■ **Exercise description**
Copy out every line of the data exactly; do not include the images.

■ **Provided records**
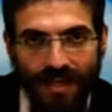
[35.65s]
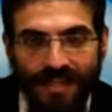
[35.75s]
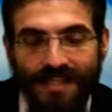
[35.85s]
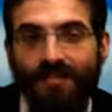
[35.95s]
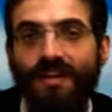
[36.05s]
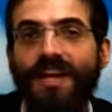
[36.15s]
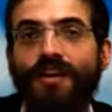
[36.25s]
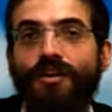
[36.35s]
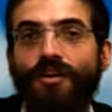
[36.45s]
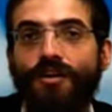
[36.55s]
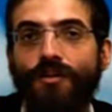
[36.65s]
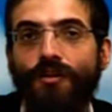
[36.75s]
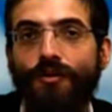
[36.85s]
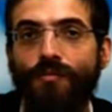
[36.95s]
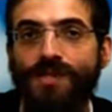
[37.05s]
ça fait d'ailleurs
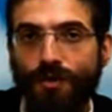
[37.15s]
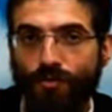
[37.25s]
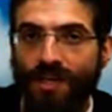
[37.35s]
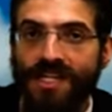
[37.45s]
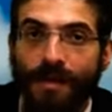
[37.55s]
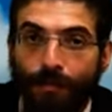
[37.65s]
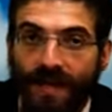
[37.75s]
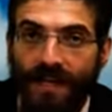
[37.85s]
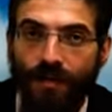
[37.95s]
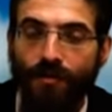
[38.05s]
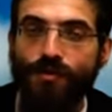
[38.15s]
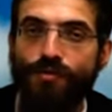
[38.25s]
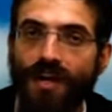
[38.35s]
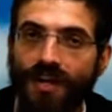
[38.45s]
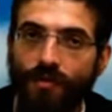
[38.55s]
l'objet de tout un chapitre dans la
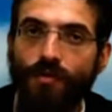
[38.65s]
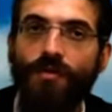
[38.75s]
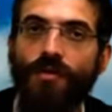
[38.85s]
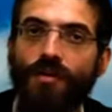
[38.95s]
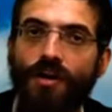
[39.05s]
Shulchan Aruch,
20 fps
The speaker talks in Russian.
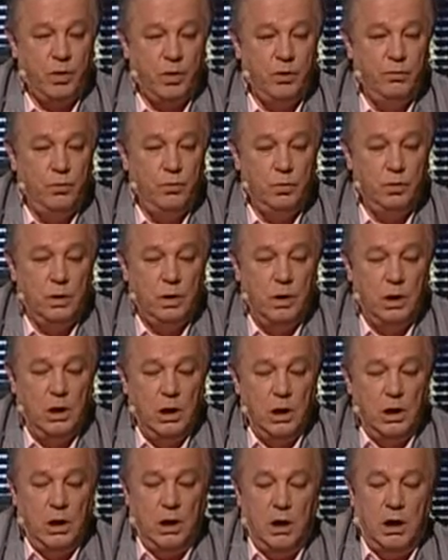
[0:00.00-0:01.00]
вот.
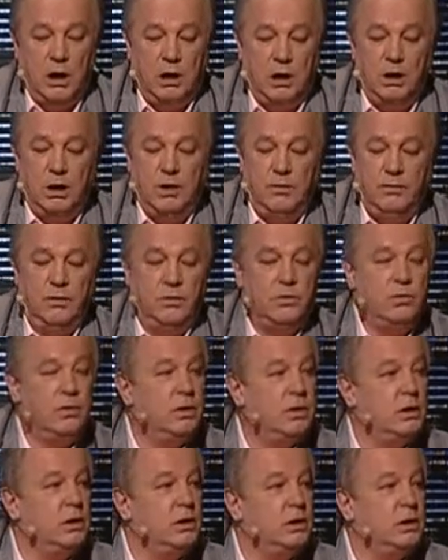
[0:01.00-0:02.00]
А к
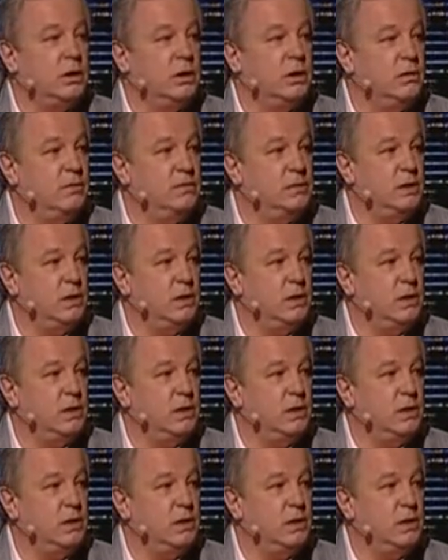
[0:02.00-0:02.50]
Риверу открыли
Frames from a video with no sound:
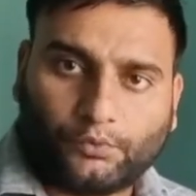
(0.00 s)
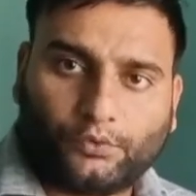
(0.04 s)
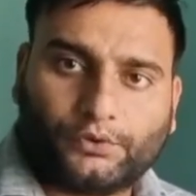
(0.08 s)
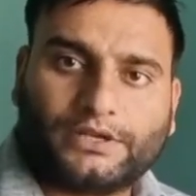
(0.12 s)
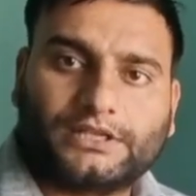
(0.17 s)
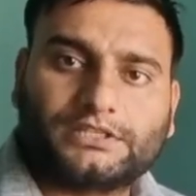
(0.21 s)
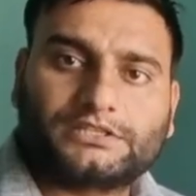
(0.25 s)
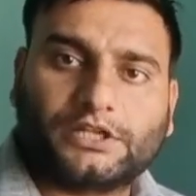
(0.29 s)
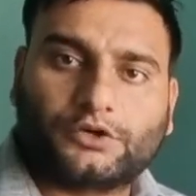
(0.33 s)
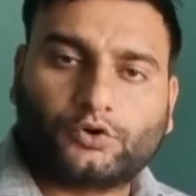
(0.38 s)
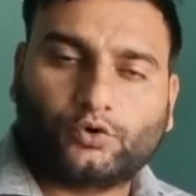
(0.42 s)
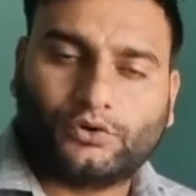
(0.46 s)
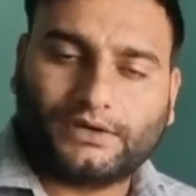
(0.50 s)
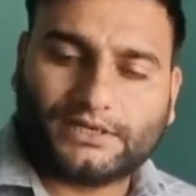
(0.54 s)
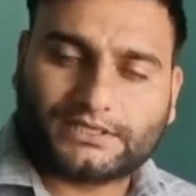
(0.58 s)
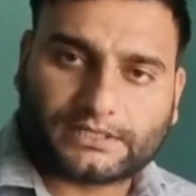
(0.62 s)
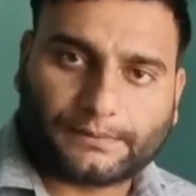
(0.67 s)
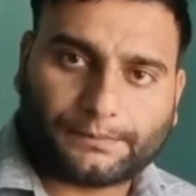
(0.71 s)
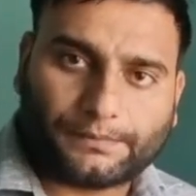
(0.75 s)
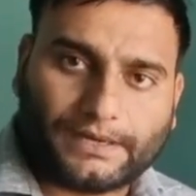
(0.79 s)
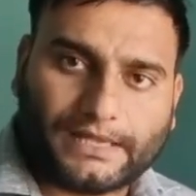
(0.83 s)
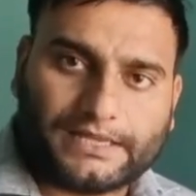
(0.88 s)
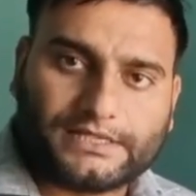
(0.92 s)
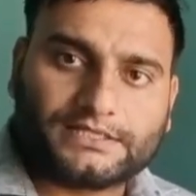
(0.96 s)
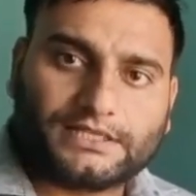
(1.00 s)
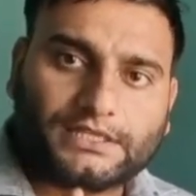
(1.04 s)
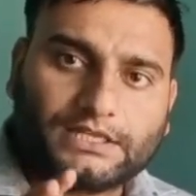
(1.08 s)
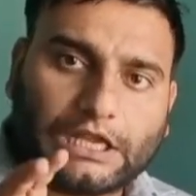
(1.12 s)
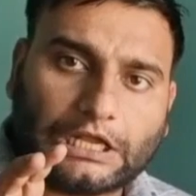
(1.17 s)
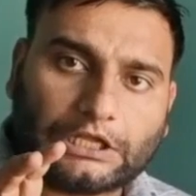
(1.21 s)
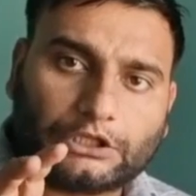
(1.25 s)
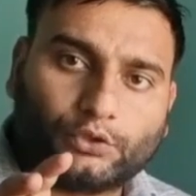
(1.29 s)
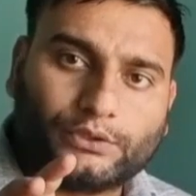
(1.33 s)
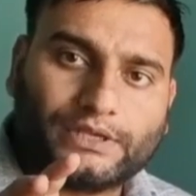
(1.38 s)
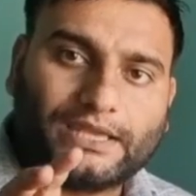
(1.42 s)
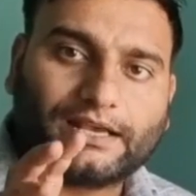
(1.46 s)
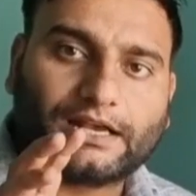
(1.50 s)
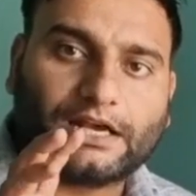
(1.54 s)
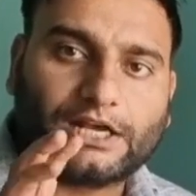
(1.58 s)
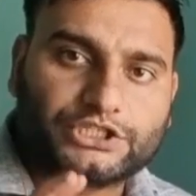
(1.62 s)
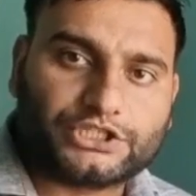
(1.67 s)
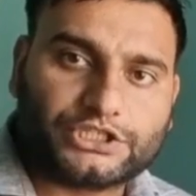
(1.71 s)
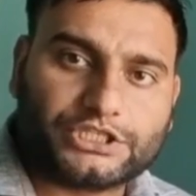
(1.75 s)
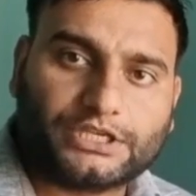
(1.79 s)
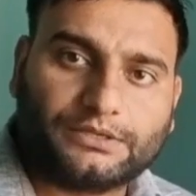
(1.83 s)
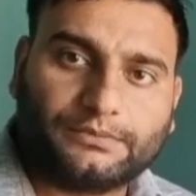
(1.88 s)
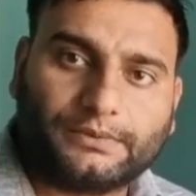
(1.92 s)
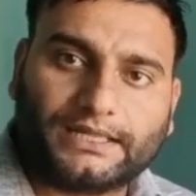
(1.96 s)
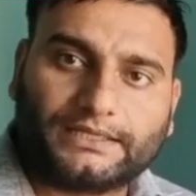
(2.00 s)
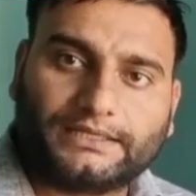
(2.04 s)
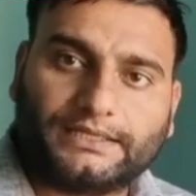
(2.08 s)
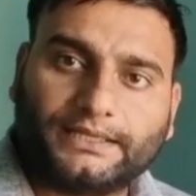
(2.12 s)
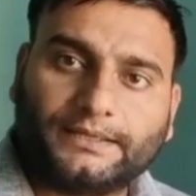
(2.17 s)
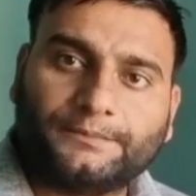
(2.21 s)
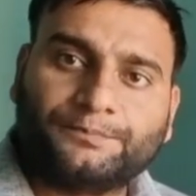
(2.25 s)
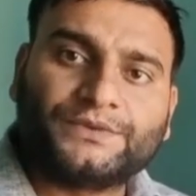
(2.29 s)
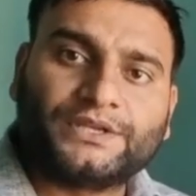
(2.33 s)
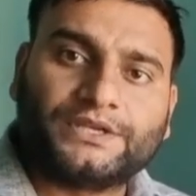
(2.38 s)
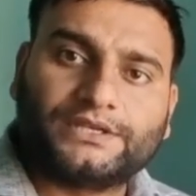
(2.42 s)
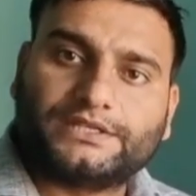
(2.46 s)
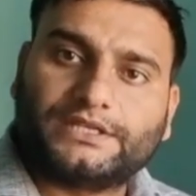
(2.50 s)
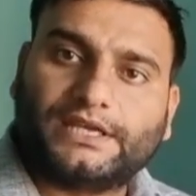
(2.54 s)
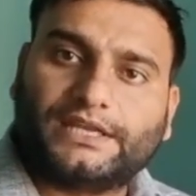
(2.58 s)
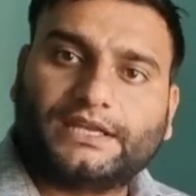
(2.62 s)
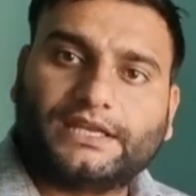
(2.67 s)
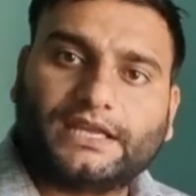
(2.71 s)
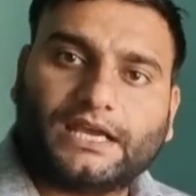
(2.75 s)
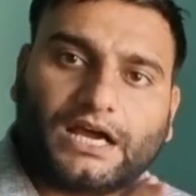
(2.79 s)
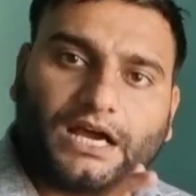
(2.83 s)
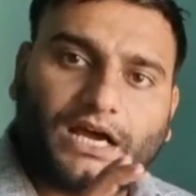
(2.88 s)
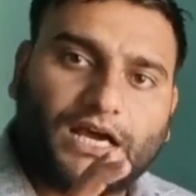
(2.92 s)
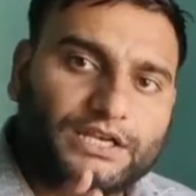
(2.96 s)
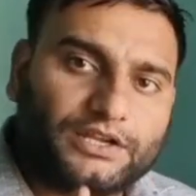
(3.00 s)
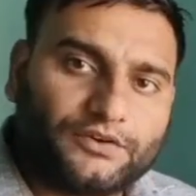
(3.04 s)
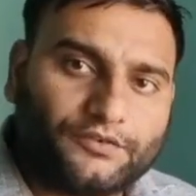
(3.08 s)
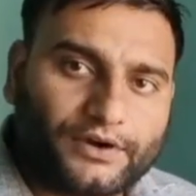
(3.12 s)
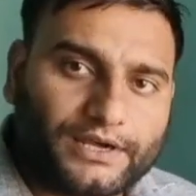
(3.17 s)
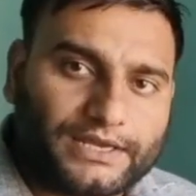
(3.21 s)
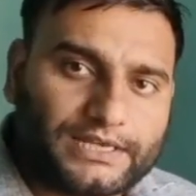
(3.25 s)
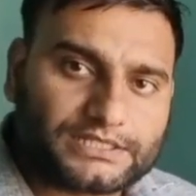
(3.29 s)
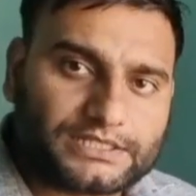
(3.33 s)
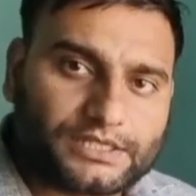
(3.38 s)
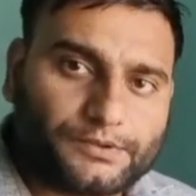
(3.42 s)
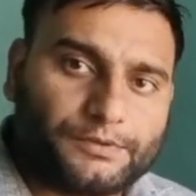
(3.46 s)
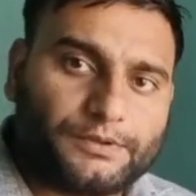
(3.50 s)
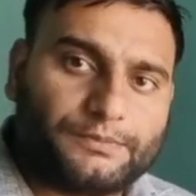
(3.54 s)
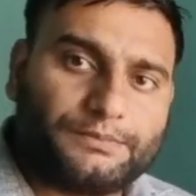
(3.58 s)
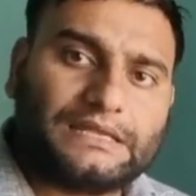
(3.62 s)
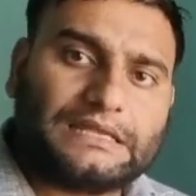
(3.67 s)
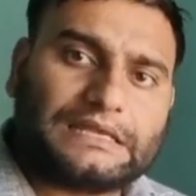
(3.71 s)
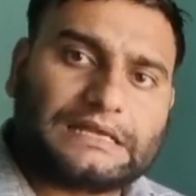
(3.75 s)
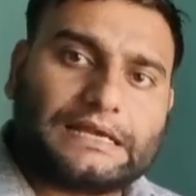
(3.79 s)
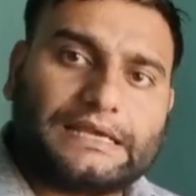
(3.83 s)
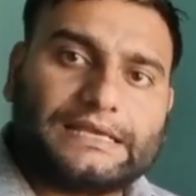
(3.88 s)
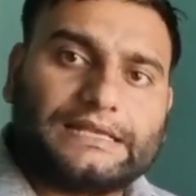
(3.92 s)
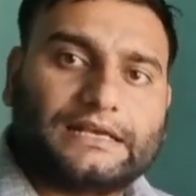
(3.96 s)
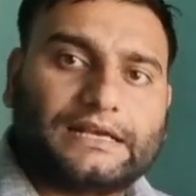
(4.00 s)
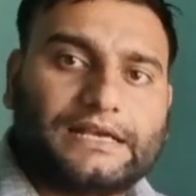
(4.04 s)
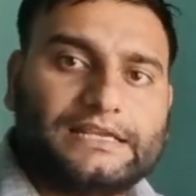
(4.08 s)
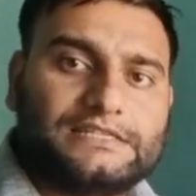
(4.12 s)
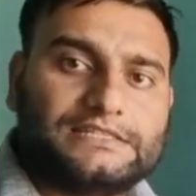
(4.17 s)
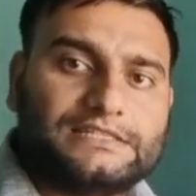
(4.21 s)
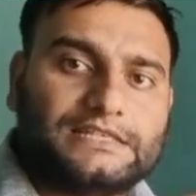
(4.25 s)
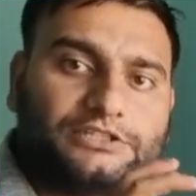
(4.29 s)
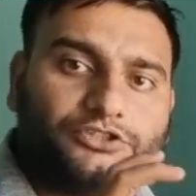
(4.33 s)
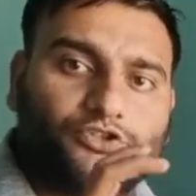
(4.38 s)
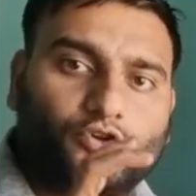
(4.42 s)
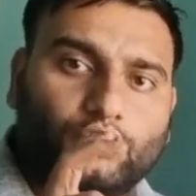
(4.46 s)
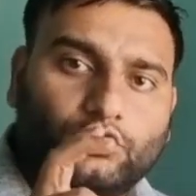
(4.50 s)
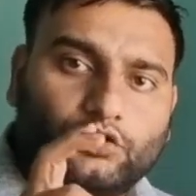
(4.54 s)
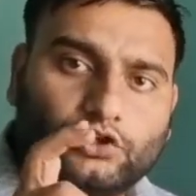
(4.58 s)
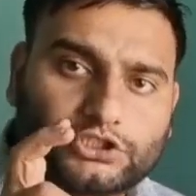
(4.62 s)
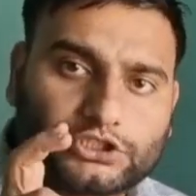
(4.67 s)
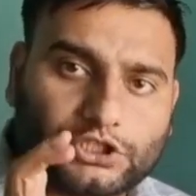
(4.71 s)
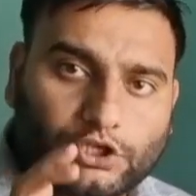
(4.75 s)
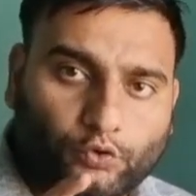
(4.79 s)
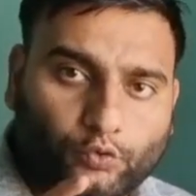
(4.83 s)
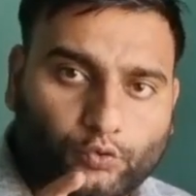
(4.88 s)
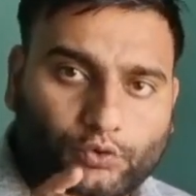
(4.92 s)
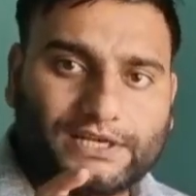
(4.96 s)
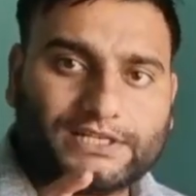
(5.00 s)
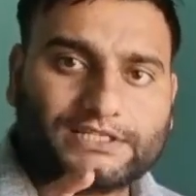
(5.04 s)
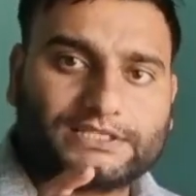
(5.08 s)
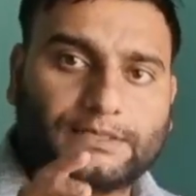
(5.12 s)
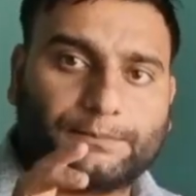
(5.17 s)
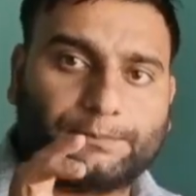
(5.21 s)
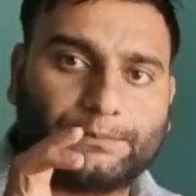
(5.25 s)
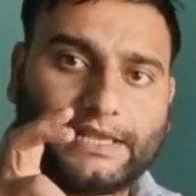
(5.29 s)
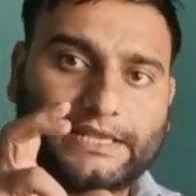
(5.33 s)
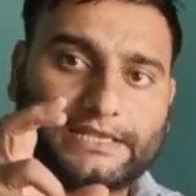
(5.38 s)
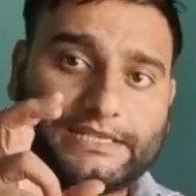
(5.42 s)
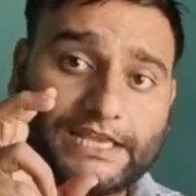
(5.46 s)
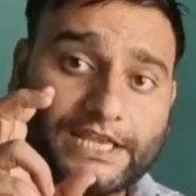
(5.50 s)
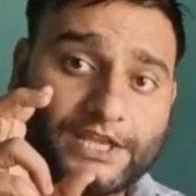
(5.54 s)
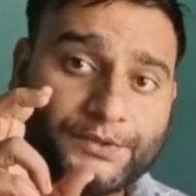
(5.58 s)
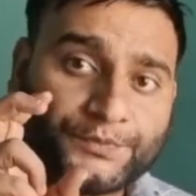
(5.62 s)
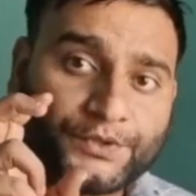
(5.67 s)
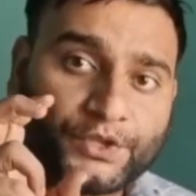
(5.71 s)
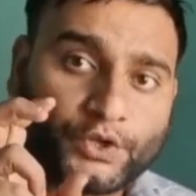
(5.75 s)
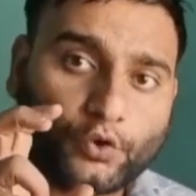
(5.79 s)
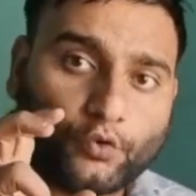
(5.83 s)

पूरे सर्कुलेट सप्लाई से तो ये एक अच्छी बात है यानी कि आने वाले समय में कहीं ना कहीं इसकी जो सर्कुलेट सप्लाई है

■ **Result of this task**
[35.65s]
[35.75s]
[35.85s]
[35.95s]
[36.05s]
[36.15s]
[36.25s]
[36.35s]
[36.45s]
[36.55s]
[36.65s]
[36.75s]
[36.85s]
[36.95s]
[37.05s]
ça fait d'ailleurs
[37.15s]
[37.25s]
[37.35s]
[37.45s]
[37.55s]
[37.65s]
[37.75s]
[37.85s]
[37.95s]
[38.05s]
[38.15s]
[38.25s]
[38.35s]
[38.45s]
[38.55s]
l'objet de tout un chapitre dans la
[38.65s]
[38.75s]
[38.85s]
[38.95s]
[39.05s]
Shulchan Aruch,
20 fps
The speaker talks in Russian.
[0:00.00-0:01.00]
вот.
[0:01.00-0:02.00]
А к
[0:02.00-0:02.50]
Риверу открыли
Frames from a video with no sound:
(0.00 s)
(0.04 s)
(0.08 s)
(0.12 s)
(0.17 s)
(0.21 s)
(0.25 s)
(0.29 s)
(0.33 s)
(0.38 s)
(0.42 s)
(0.46 s)
(0.50 s)
(0.54 s)
(0.58 s)
(0.62 s)
(0.67 s)
(0.71 s)
(0.75 s)
(0.79 s)
(0.83 s)
(0.88 s)
(0.92 s)
(0.96 s)
(1.00 s)
(1.04 s)
(1.08 s)
(1.12 s)
(1.17 s)
(1.21 s)
(1.25 s)
(1.29 s)
(1.33 s)
(1.38 s)
(1.42 s)
(1.46 s)
(1.50 s)
(1.54 s)
(1.58 s)
(1.62 s)
(1.67 s)
(1.71 s)
(1.75 s)
(1.79 s)
(1.83 s)
(1.88 s)
(1.92 s)
(1.96 s)
(2.00 s)
(2.04 s)
(2.08 s)
(2.12 s)
(2.17 s)
(2.21 s)
(2.25 s)
(2.29 s)
(2.33 s)
(2.38 s)
(2.42 s)
(2.46 s)
(2.50 s)
(2.54 s)
(2.58 s)
(2.62 s)
(2.67 s)
(2.71 s)
(2.75 s)
(2.79 s)
(2.83 s)
(2.88 s)
(2.92 s)
(2.96 s)
(3.00 s)
(3.04 s)
(3.08 s)
(3.12 s)
(3.17 s)
(3.21 s)
(3.25 s)
(3.29 s)
(3.33 s)
(3.38 s)
(3.42 s)
(3.46 s)
(3.50 s)
(3.54 s)
(3.58 s)
(3.62 s)
(3.67 s)
(3.71 s)
(3.75 s)
(3.79 s)
(3.83 s)
(3.88 s)
(3.92 s)
(3.96 s)
(4.00 s)
(4.04 s)
(4.08 s)
(4.12 s)
(4.17 s)
(4.21 s)
(4.25 s)
(4.29 s)
(4.33 s)
(4.38 s)
(4.42 s)
(4.46 s)
(4.50 s)
(4.54 s)
(4.58 s)
(4.62 s)
(4.67 s)
(4.71 s)
(4.75 s)
(4.79 s)
(4.83 s)
(4.88 s)
(4.92 s)
(4.96 s)
(5.00 s)
(5.04 s)
(5.08 s)
(5.12 s)
(5.17 s)
(5.21 s)
(5.25 s)
(5.29 s)
(5.33 s)
(5.38 s)
(5.42 s)
(5.46 s)
(5.50 s)
(5.54 s)
(5.58 s)
(5.62 s)
(5.67 s)
(5.71 s)
(5.75 s)
(5.79 s)
(5.83 s)

पूरे सर्कुलेट सप्लाई से तो ये एक अच्छी बात है यानी कि आने वाले समय में कहीं ना कहीं इसकी जो सर्कुलेट सप्लाई है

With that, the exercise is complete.